Health Systems and Inequalities in the Southern European Countries

Thursday, 14 July 2016: 11:45
Location: Hörsaal I (Neues Institutsgebäude (NIG))
Oral Presentation
Mauro SERAPIONI, Centre for Social Studies, Portugal
Despite the general increase in the standards of living during the twentieth century and the introduction of universal healthcare systems, many studies have pointed out the persistence of inequalities in all industrialized countries. Also in Southern European countries (SEC), despite the creation of universal national health services during the 1970s and 1980s and the concern to reduce geographical and social health inequalities, the equity issue only became a priority in the late 1990s. Therefore, it is important to explore the potential of iniquity, induced by health systems, which is being produced by health reform processes both at national and regional level, before and during the current financial crisis.

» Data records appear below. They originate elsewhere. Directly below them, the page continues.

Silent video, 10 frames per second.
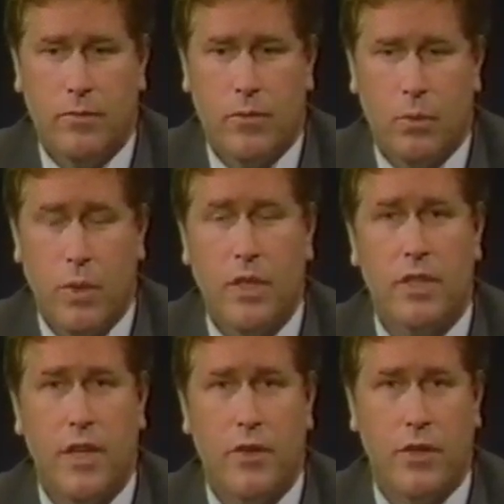When the
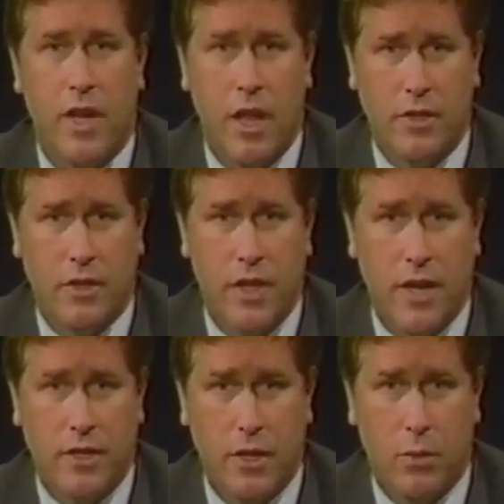Central Intelligence
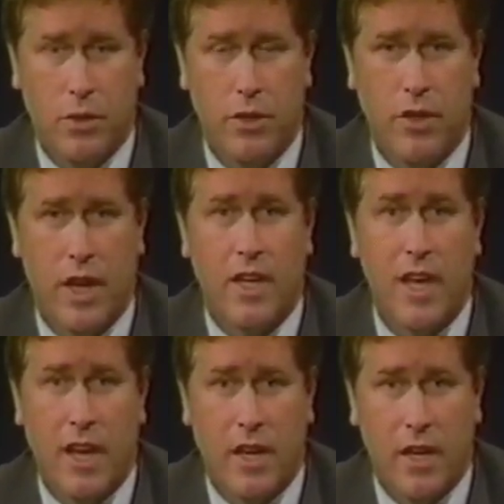Agency was shooting at
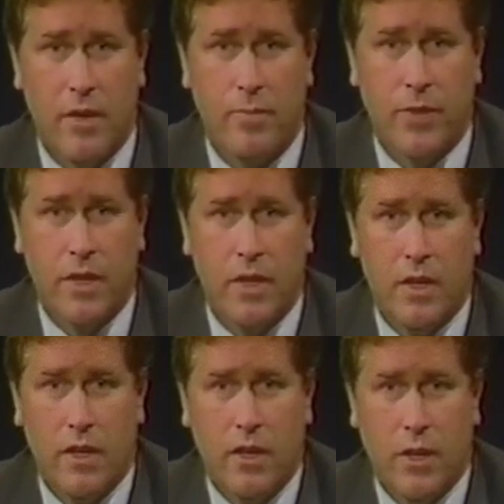Kennedy,
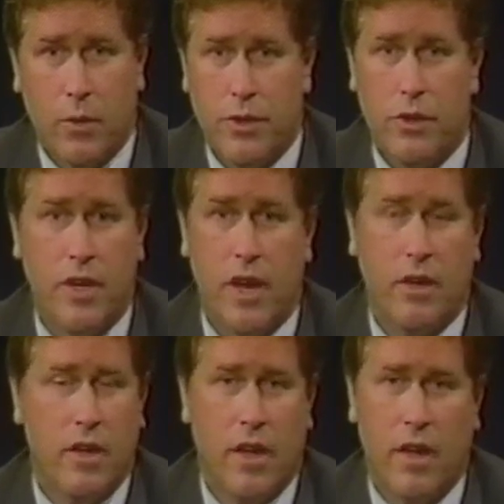they were shooting at
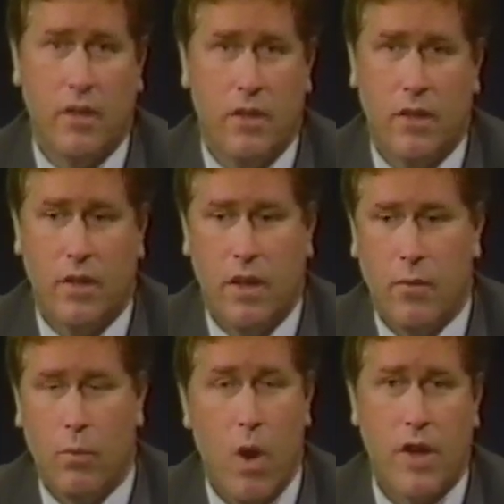
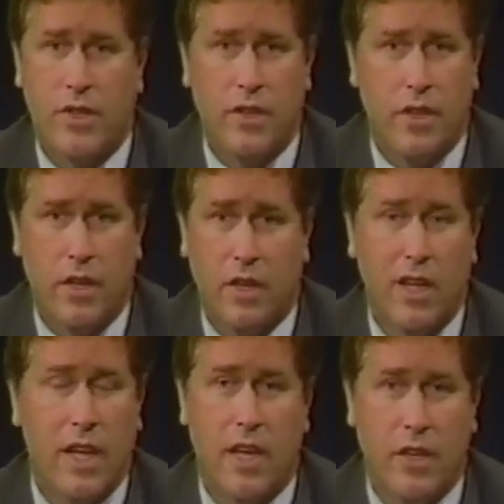Washington and
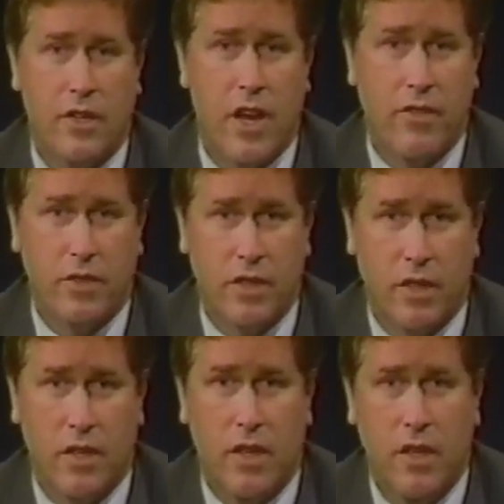Lincoln and Jefferson.
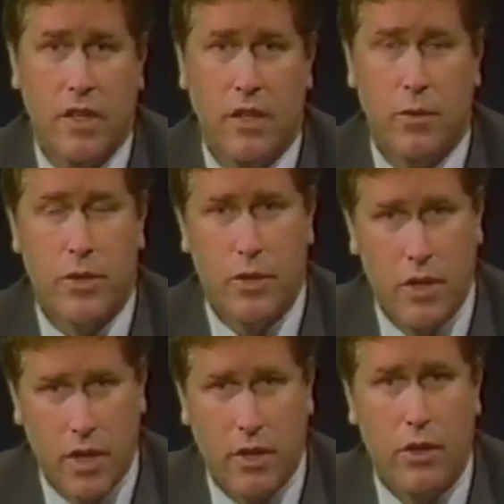They were
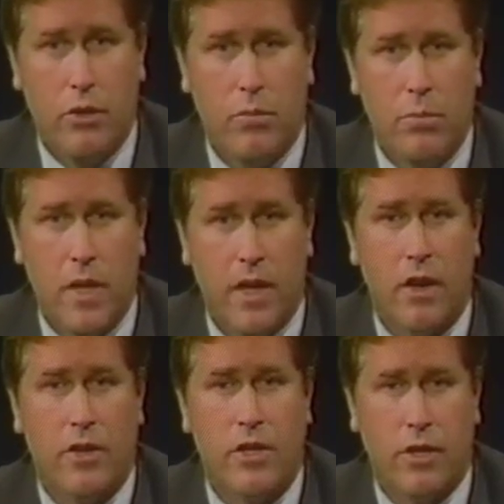shooting at you and me and
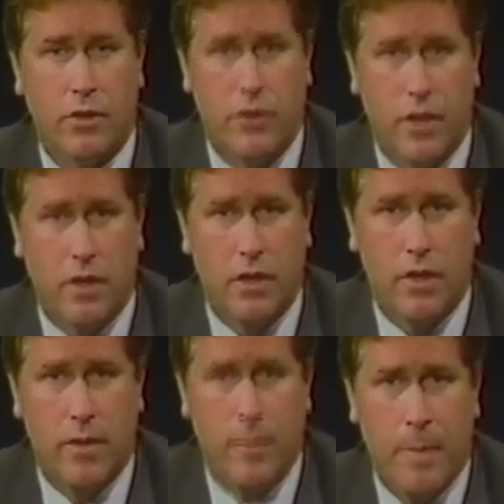our children.
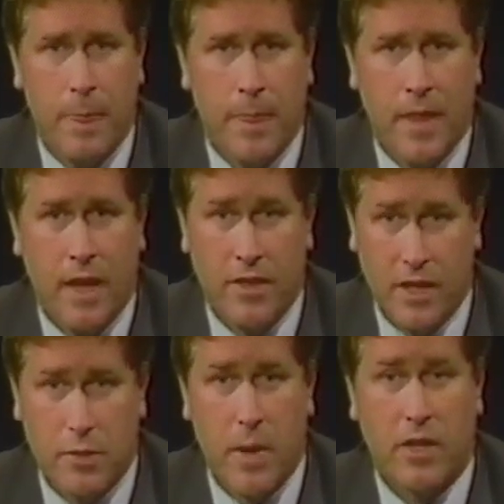I think
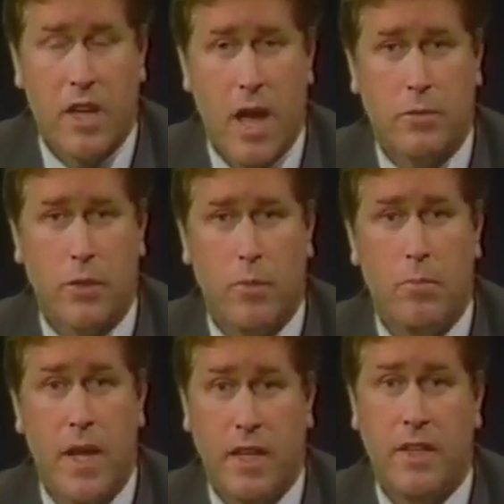it's about time someone
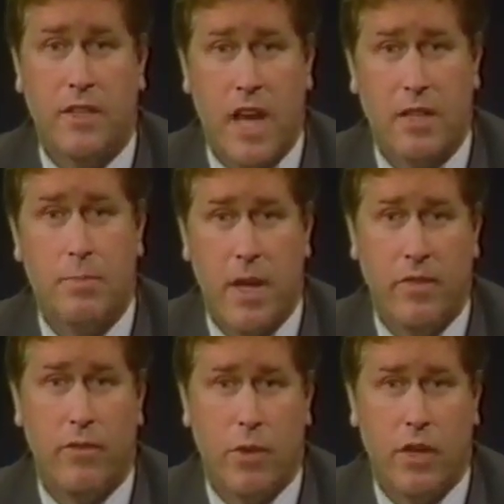made these guys pay
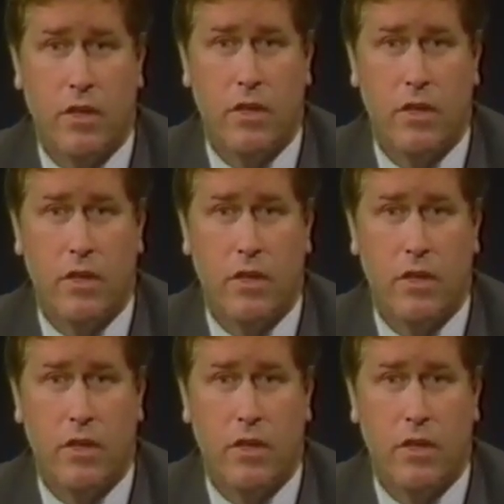for it.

Considering this framework, new institutional arrangements were introduced in health systems and new articulations between public and private sector within services provision were made, which will be analysed. Another way of inducing inequalities is to increase the involvement of users in the health spending through co-payments and users’ fees. This is a common practice registered in SEC, which is not only erecting financial barriers to access health system as it is contributing to renew health inequalities. Another trend to be explored in the presentation refers to the progressive increasing of private health expenditure when compared to the total expenditure in all SEC (despite the recognition of the right to health and access to health services). The structure of this presentation will start with a brief contextualization of the Greek, Spanish, Italian and Portuguese health systems, then the main health inequalities affecting population and the role of the health systems in the production of such inequalities will be described through the identification of the potential of inequity induced by the current financial crises.